Hierarchical Aggregate Trees (HAT)

Updated 16 December 2025

Hierarchical Aggregate Trees (HAT) are data structures that recursively aggregate and summarize information across layered hierarchies, enabling efficient long-context memory management.
HATs employ recursive aggregation methods using tools like LLM summarization, neural networks for code ASTs, and variational inference in dynamical systems to consolidate multi-modal data.
Empirical evaluations show HATs improve performance in dialogue systems, code summarization, and dynamical modeling, while maintaining scalable storage and sublinear query complexity.

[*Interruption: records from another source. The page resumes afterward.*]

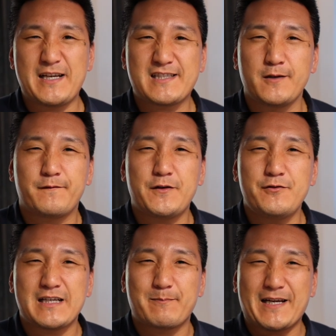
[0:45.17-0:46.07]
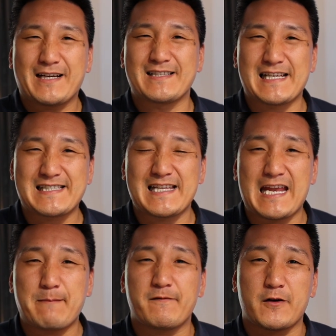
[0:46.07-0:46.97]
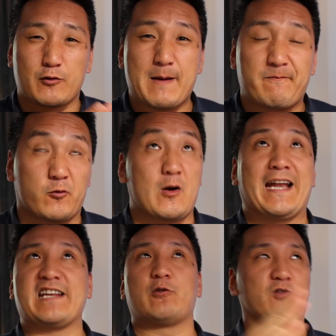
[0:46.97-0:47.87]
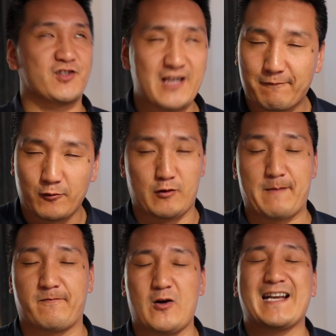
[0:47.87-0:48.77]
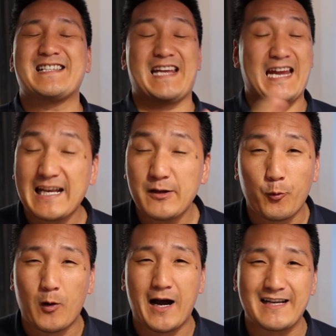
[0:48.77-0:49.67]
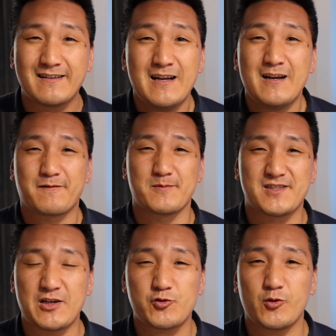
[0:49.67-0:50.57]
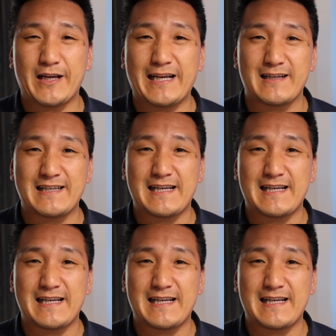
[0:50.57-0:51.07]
is confusing because it's the name of a grape variety or several grape varieties and a wine from central Italy,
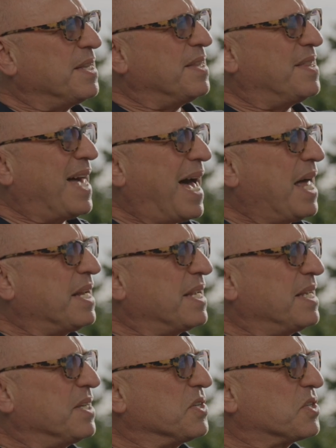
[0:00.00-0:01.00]
that
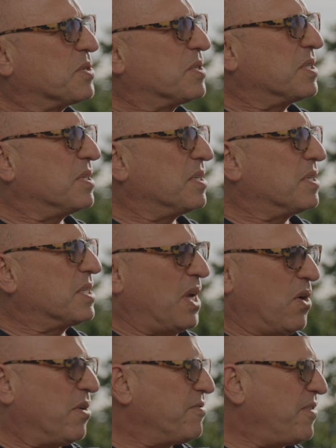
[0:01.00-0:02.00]
is
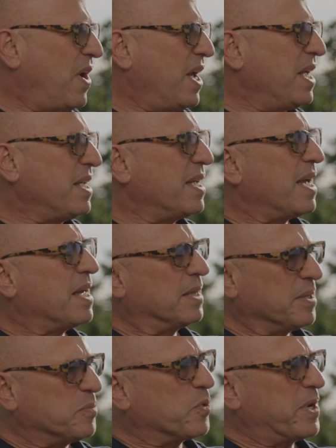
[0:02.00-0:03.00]
terrifying and
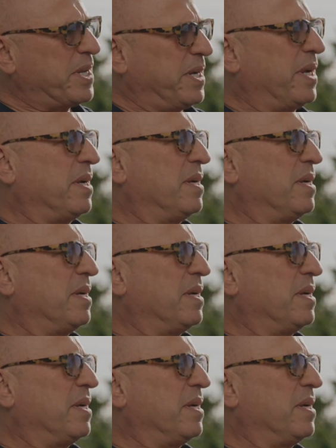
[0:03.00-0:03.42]
liberating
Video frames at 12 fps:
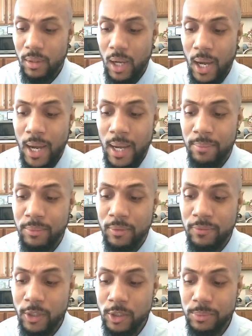The
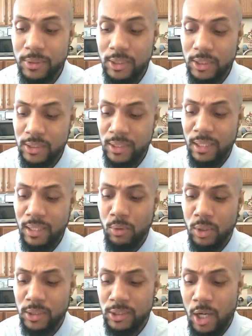first position that I'm
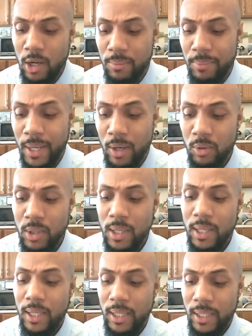going to talk about
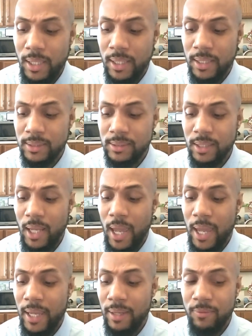is
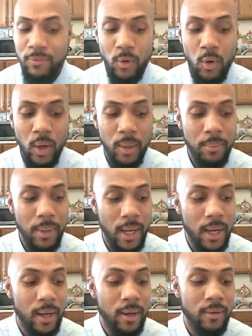a form
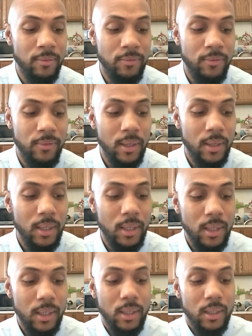of
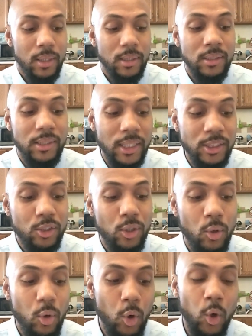
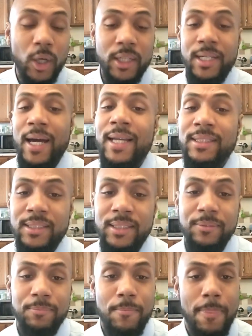digital
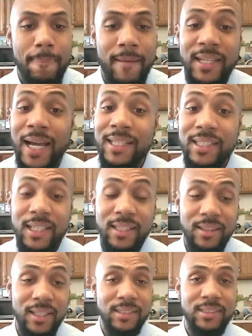organizing. And I
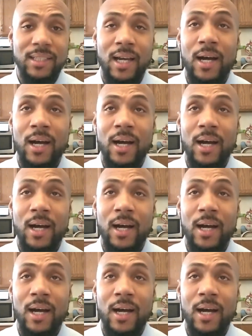did this.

A Hierarchical Aggregate Tree (HAT) is a class of data structure employed for recursive aggregation, memory organization, and hierarchical sequence modeling. It encapsulates multiple forms across the domains of retrieval-augmented generation, structured code summarization, and dynamical systems, always applying the core principle of recursively aggregating or summarizing information across tree-structured hierarchies. HATs unify distinct modalities (text, embedding, dynamical states) under variants of aggregation—by LLM, neural network, or probabilistic model—to address long-context memory, efficient summarization, and structured multi-agent temporal modeling (A et al., 10 Jun 2024, Shi et al., 2021, Howard et al., 2012).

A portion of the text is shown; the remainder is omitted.